From 1974 to the dissolution of the country from 1990 to 1992, the Assembly was bicameral and was made up of a Federal Council and a Republican Council elected to four-year terms.

The Federal Council was elected by a complicated indirect delegate system through the popular front Socialist Alliance of Working People of Yugoslavia. The Federal Council was composed of 220 members. Its members were elected from the six republics (with 30 members each) and the two autonomous provinces (with 20 members each).

The Republican Council was composed of 88 members. Its members were elected from the six republics' assemblies (with 12 members each) and the two autonomous provinces' assemblies (with 8 members each). The deputies would then serve double mandates in their own assemblies and the Republican Council.

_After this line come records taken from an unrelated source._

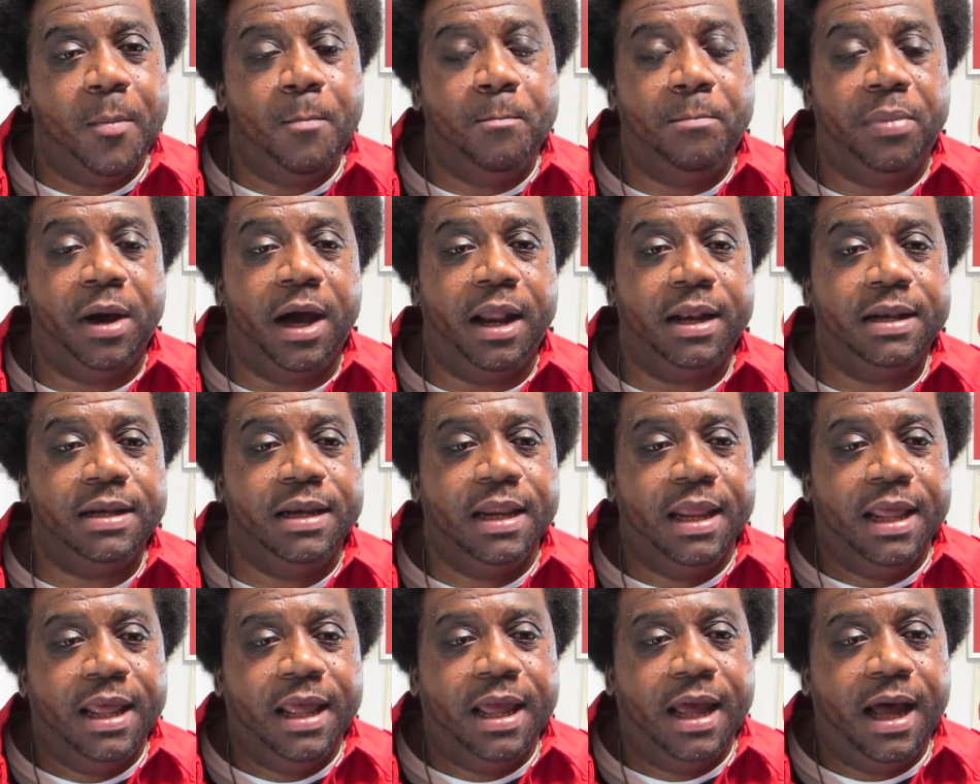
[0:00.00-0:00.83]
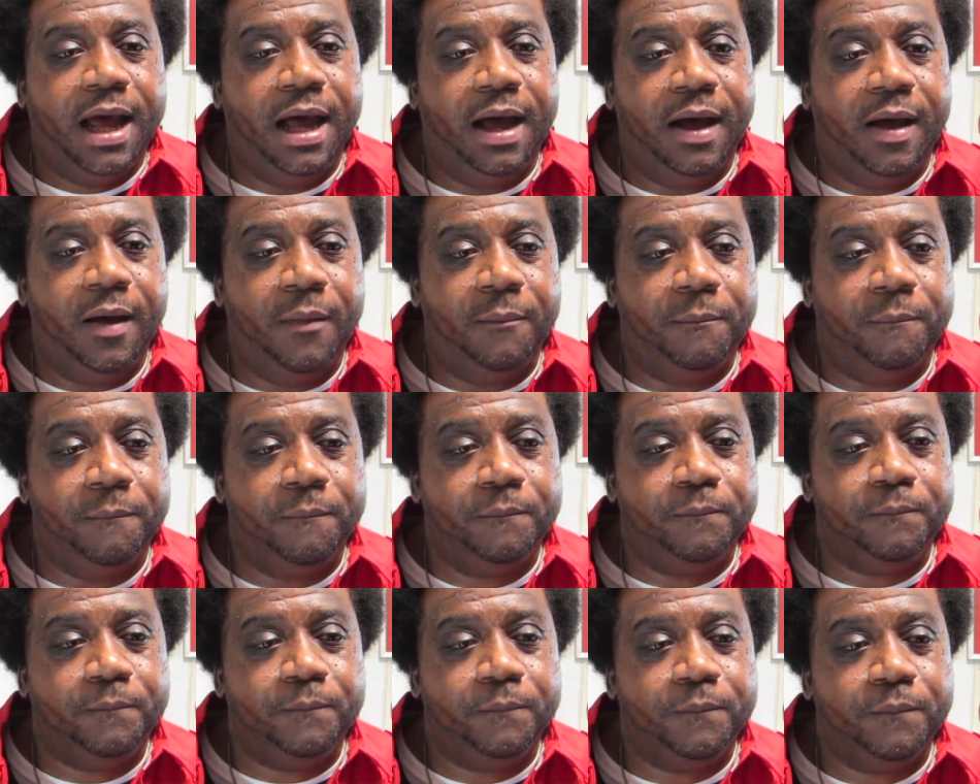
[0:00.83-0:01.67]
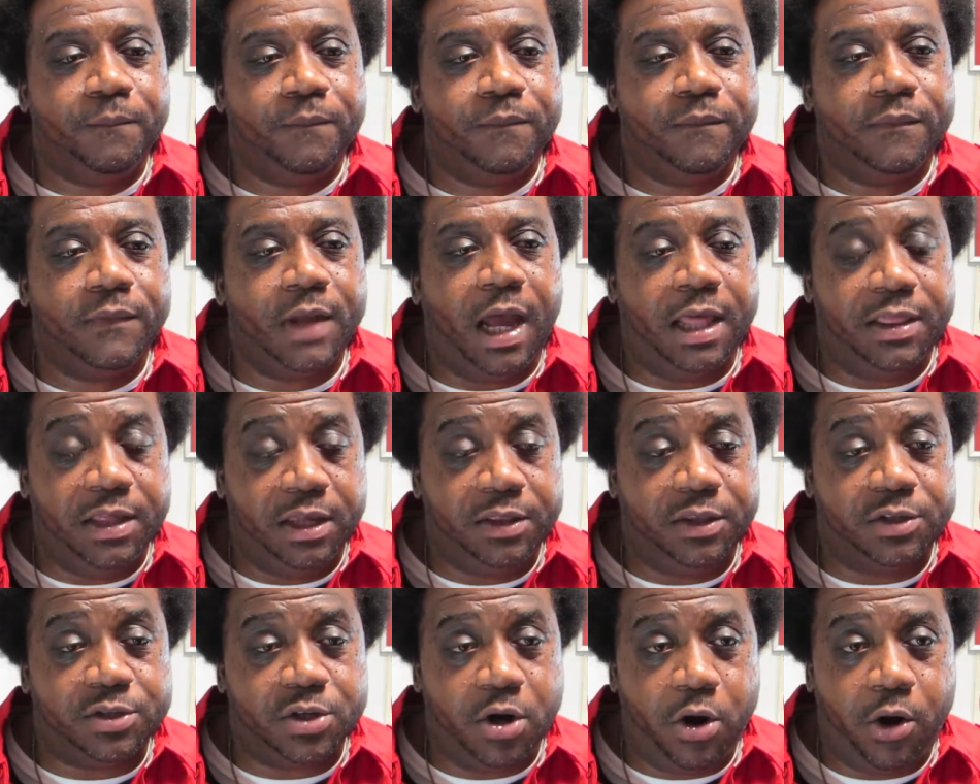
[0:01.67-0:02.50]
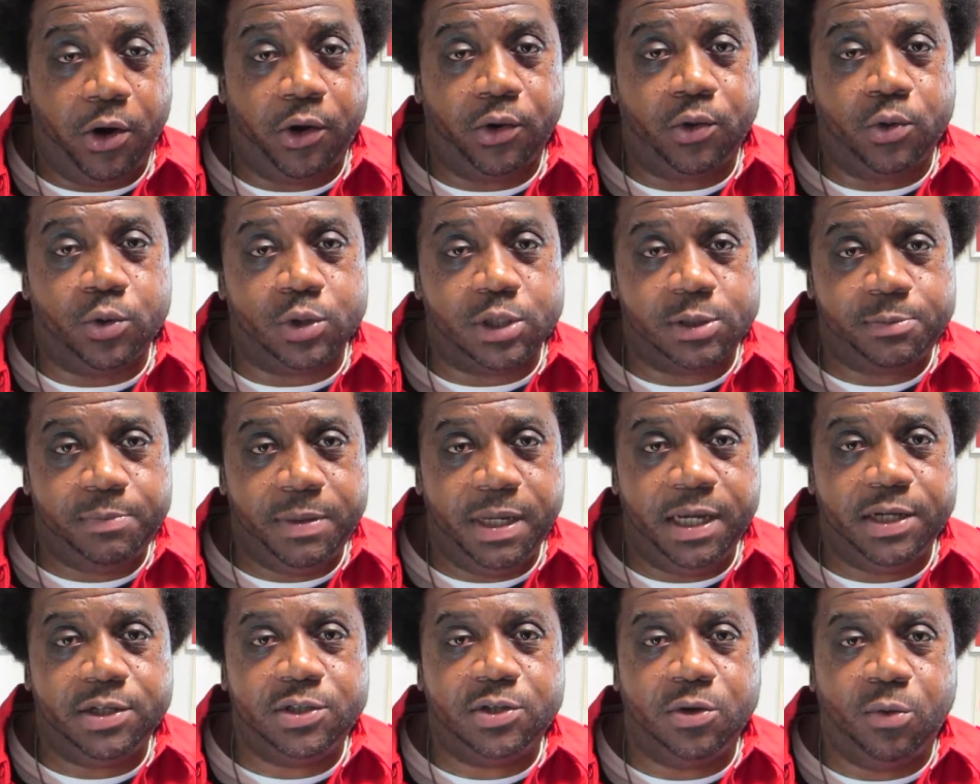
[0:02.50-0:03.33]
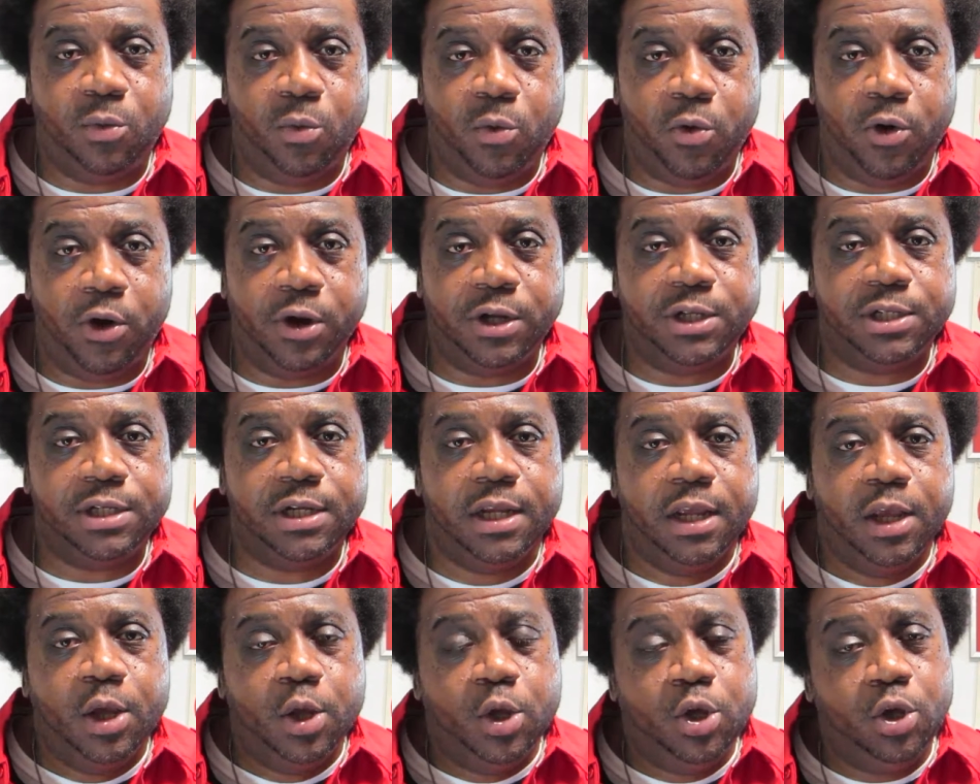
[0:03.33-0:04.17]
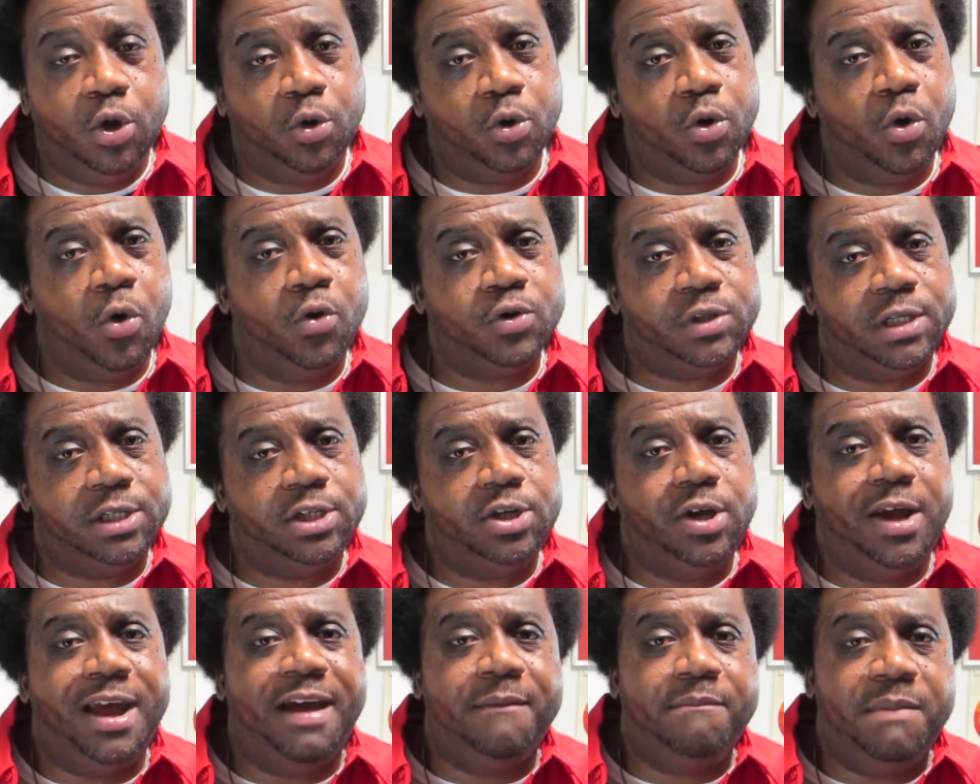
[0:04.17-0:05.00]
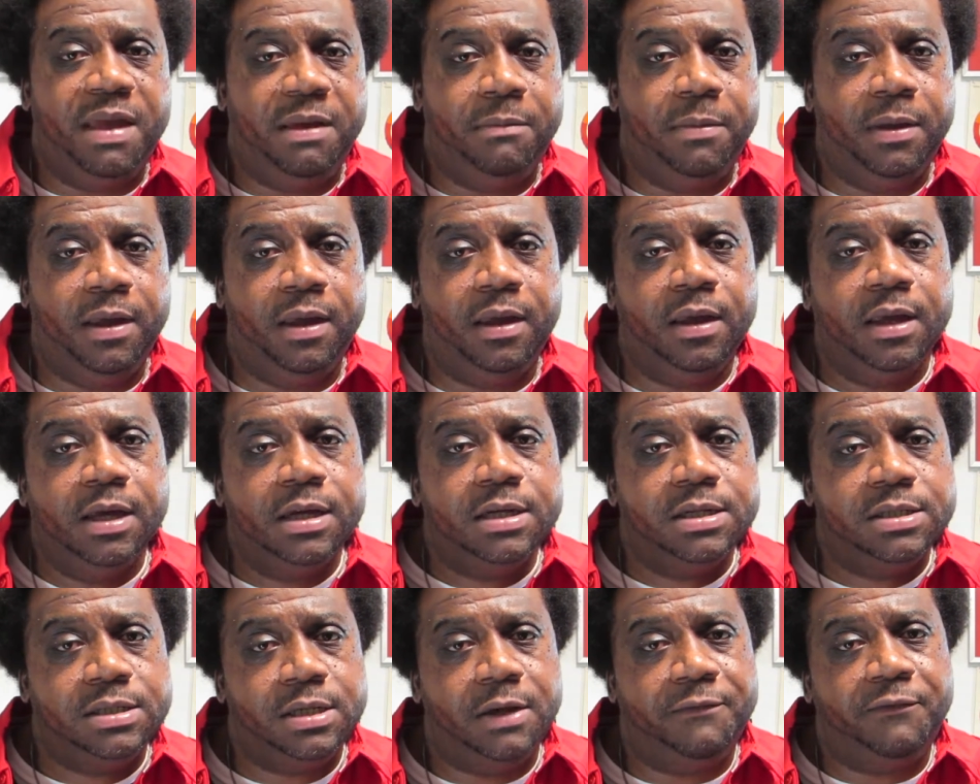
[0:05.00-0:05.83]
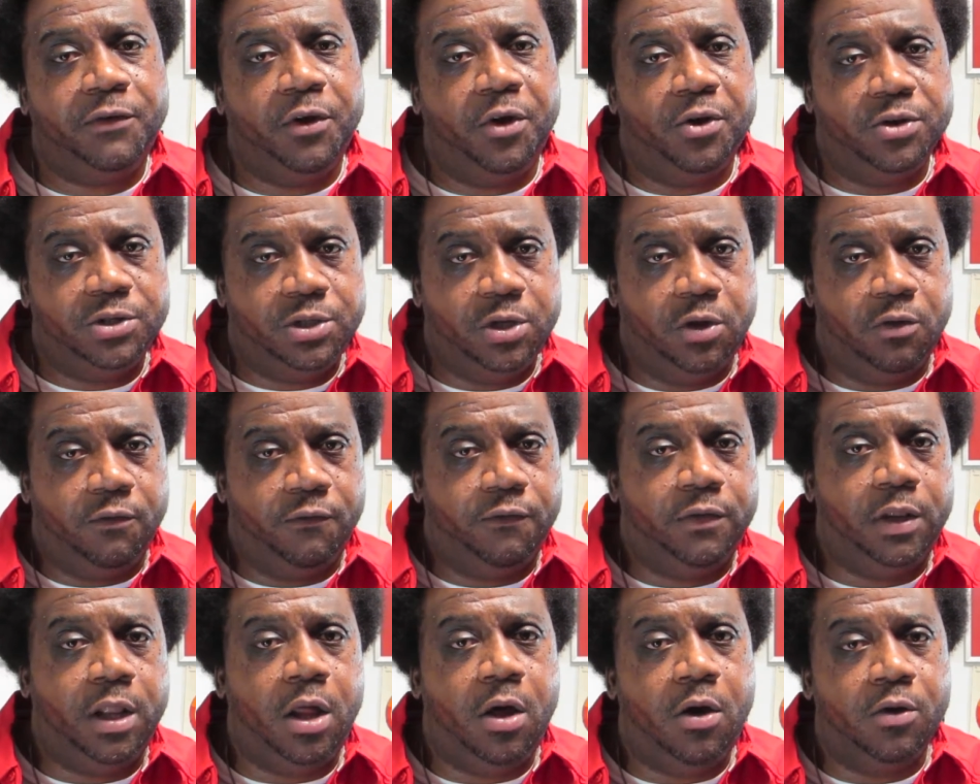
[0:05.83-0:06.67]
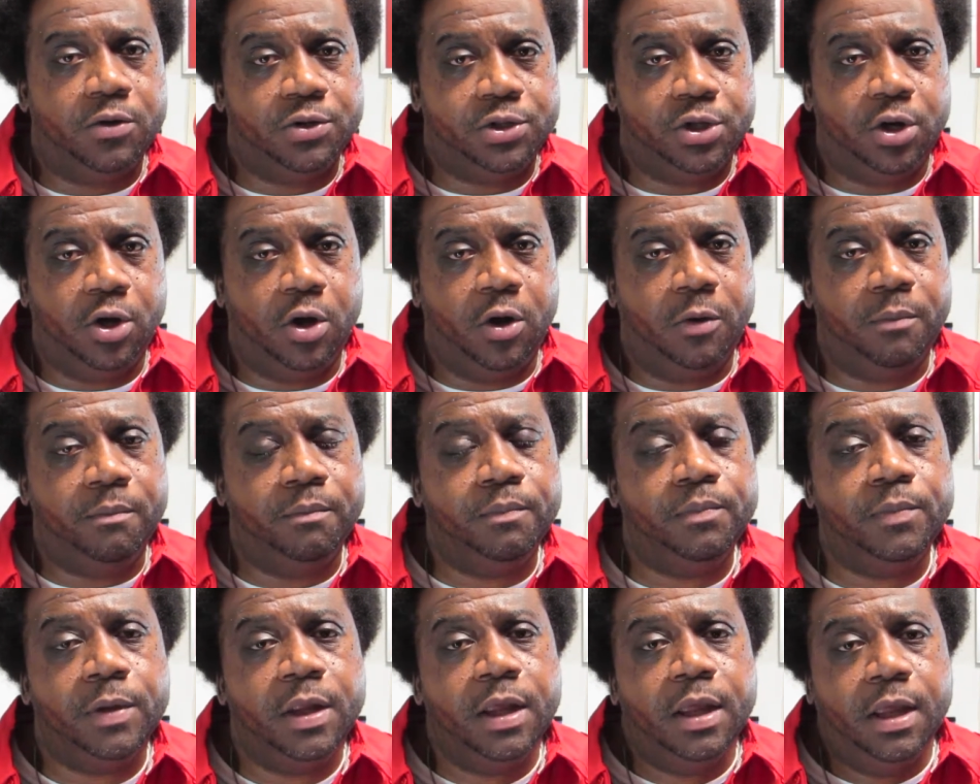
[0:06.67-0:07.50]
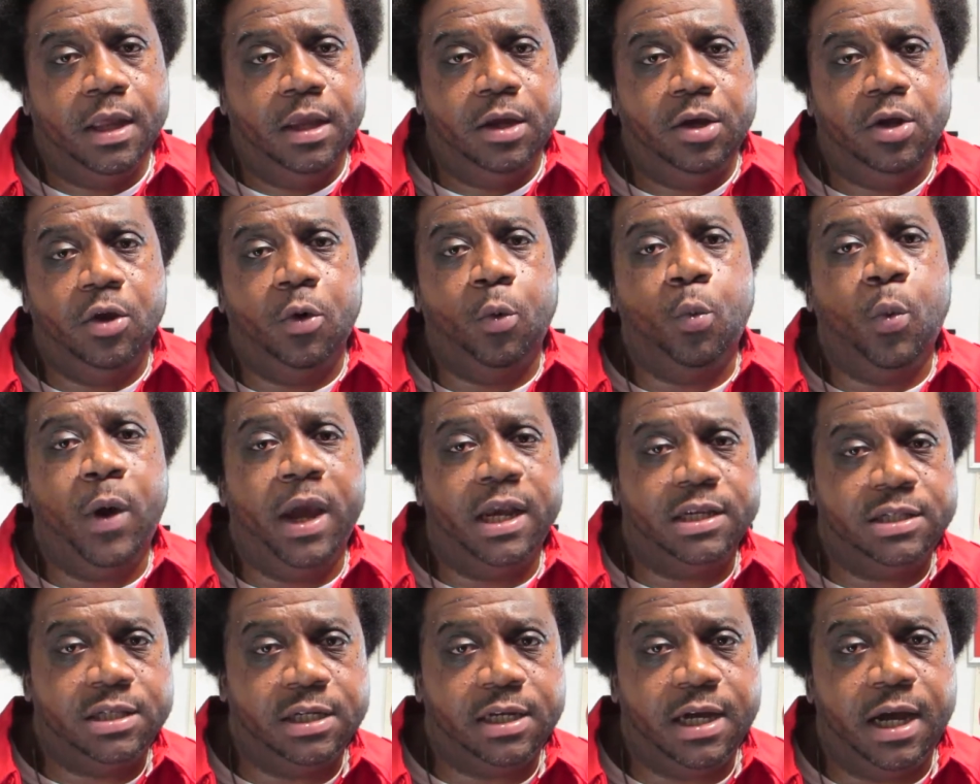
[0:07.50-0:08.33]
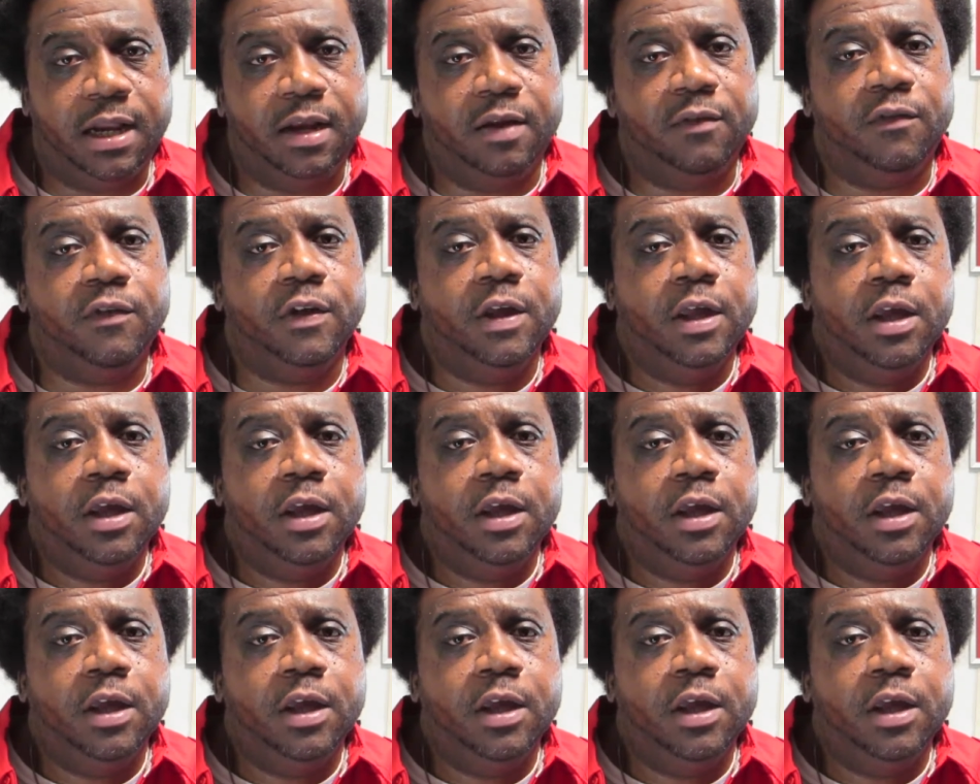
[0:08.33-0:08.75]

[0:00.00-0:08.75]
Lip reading: But I think this article speaks towards goals that you have maybe set for yourself long term, ways to kind of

After elections an initial joint session of both councils of the Assembly would vote in a new Federal Executive Council, which also functioned on a four-year term.

Regular federal elections set for 1990 were never held before the country dissolved. Over the course of 1990 each constituent republic adopted democratic constitutions which allowed for political parties other than the League of Communists, and subsequently held multi-party elections. Due to the complicated political system, a new democratic electoral system could not be agreed upon by the Presidency (representing the republics, some of which were openly campaigning for independence and whose interest in Yugoslav reform was moot), the Executive Council (which had dissenting internal opinion about reform), and the Assembly itself which was made up of the old communist cadre.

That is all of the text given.